Description Edinburgh, Union Canal. General view.

Date 1900 to 1930

Collection Collection of photographs by George Chrystal and Francis Maxwell Chrystal, photographers, Edinburgh,

Catalogue Number SC 785654

Category On-line Digital Images

Copy of ED 7343

Scope and Content Union Canal, Edinburgh (closed 1965 and navigation restored 2002) The canal was 11.3m wide at the surface, 6.1m wide at the bottom, and 1.5m deep. From east to west, it covered a distance of 50.8km, following the contours on a level course, and cutting through embankments, rich agricultural farmland and pleasant wooded countryside on its route to the west. A broad towpath followed the line of the bank, and a series of elegant stone-arched bridges spanned the waterway. Most of the bridges which carried minor access roads over the canal had iron railings instead of solid stone parapets. The bridges were of a standard plain but elegant segmental-arched design and all looked similar but were not the same, having differences in span and width. They were all designed to accommodate barges and low passenger boats, and each bridge was numbered, with the numbers carved on the arch keystone in sequence from east to west, 62 in all.

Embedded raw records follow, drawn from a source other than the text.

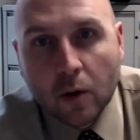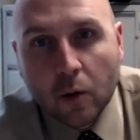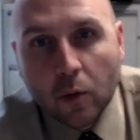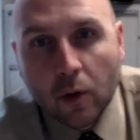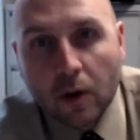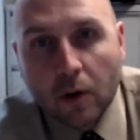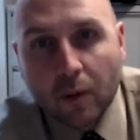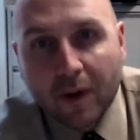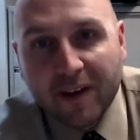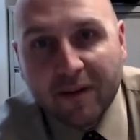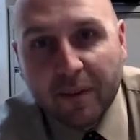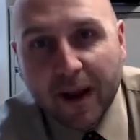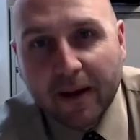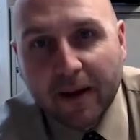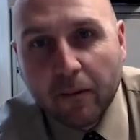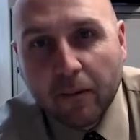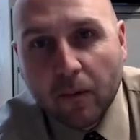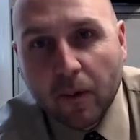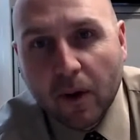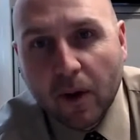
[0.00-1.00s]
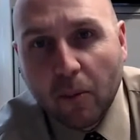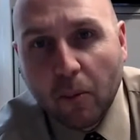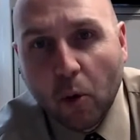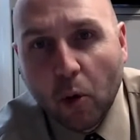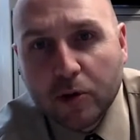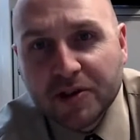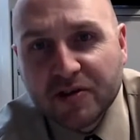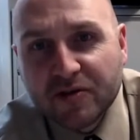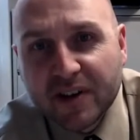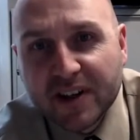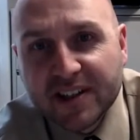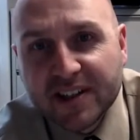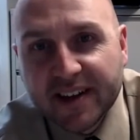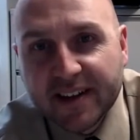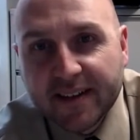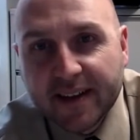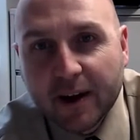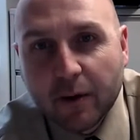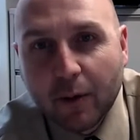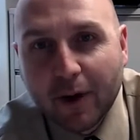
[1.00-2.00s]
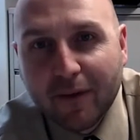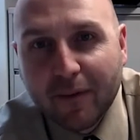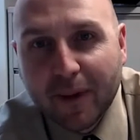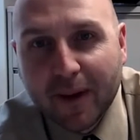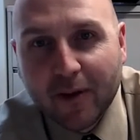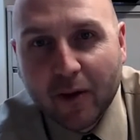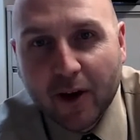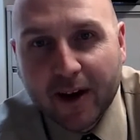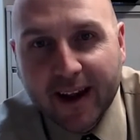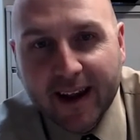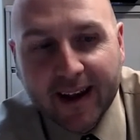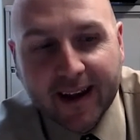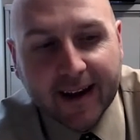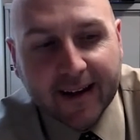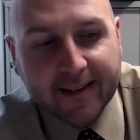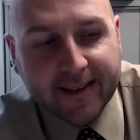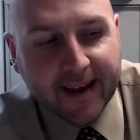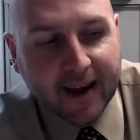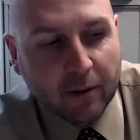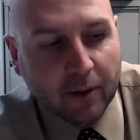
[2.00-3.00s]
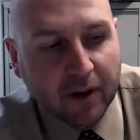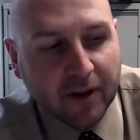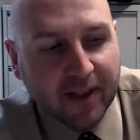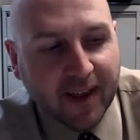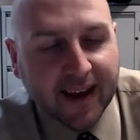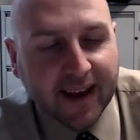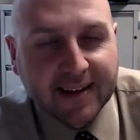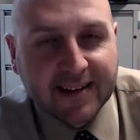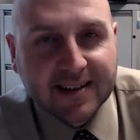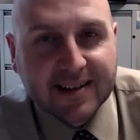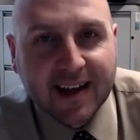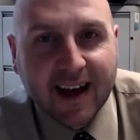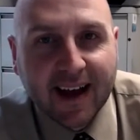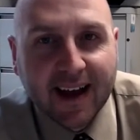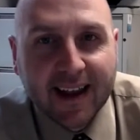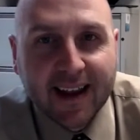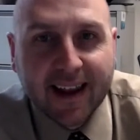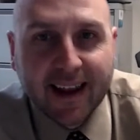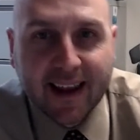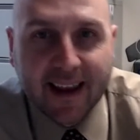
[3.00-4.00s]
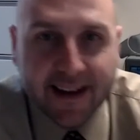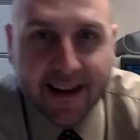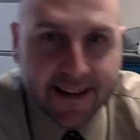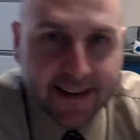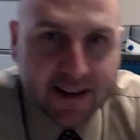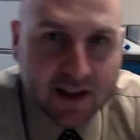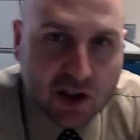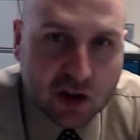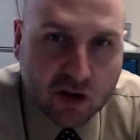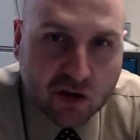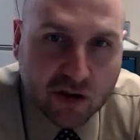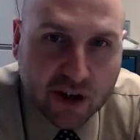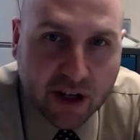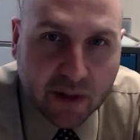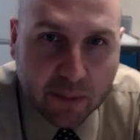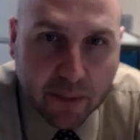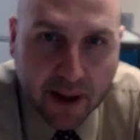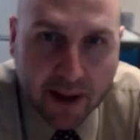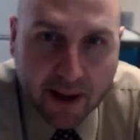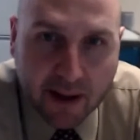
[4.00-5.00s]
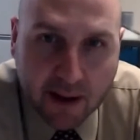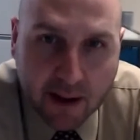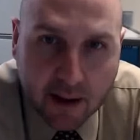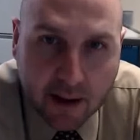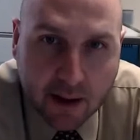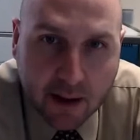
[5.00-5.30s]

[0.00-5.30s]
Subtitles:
Well, most recently we've been looking at that with anxiety and its treatment,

Bridge No 1 was at Viewforth, Edinburgh, and Bridge No 62 at Bantaskine in Falkirk. The Union Canal, the last of Scotland's major canals, was a commercial venture begun in 1818 and completed in 1822. It was built principally as a means of importing coal and lime into Edinburgh, and ran from Port Hopetoun in Edinburgh to join the Forth & Clyde Canal at Camelon, Stirlingshire. However, within 20 years of completion most of its passenger traffic was lost to the railways, and the Edinburgh basins closed in 1922. The rest of the canal remained navigational until 1965 when it was finally closed by an Act of Parliament. In 2002, Britain's largest canal restoration project, The Millennium Link, restored navigation, and with an extension to the Union Canal and a link with the Forth & Clyde Canal through the Falkirk Wheel, boats were once more able to travel between Edinburgh and Glasgow. Source: RCAHMS contribution to SCRAN.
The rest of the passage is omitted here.